Task to complete:
Excluding pictures, give the entries again exactly as they appear.

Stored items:
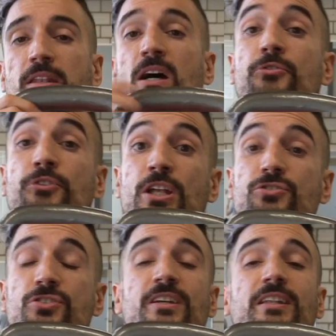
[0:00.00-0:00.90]
Now, if you're
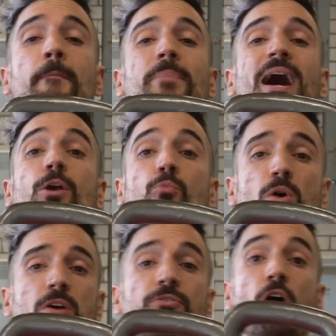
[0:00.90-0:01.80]
interested in buying one
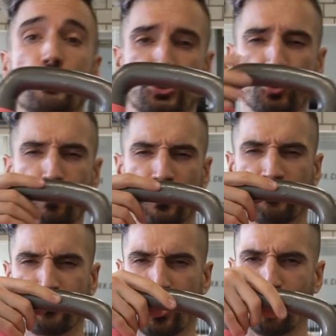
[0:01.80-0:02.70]
of our super
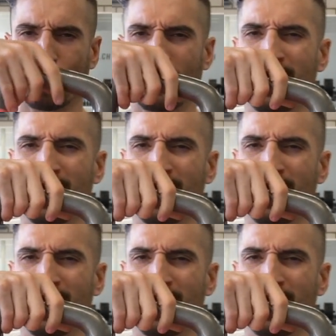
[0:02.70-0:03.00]
flow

Output of the exercise:
[0:00.00-0:00.90]
Now, if you're
[0:00.90-0:01.80]
interested in buying one
[0:01.80-0:02.70]
of our super
[0:02.70-0:03.00]
flow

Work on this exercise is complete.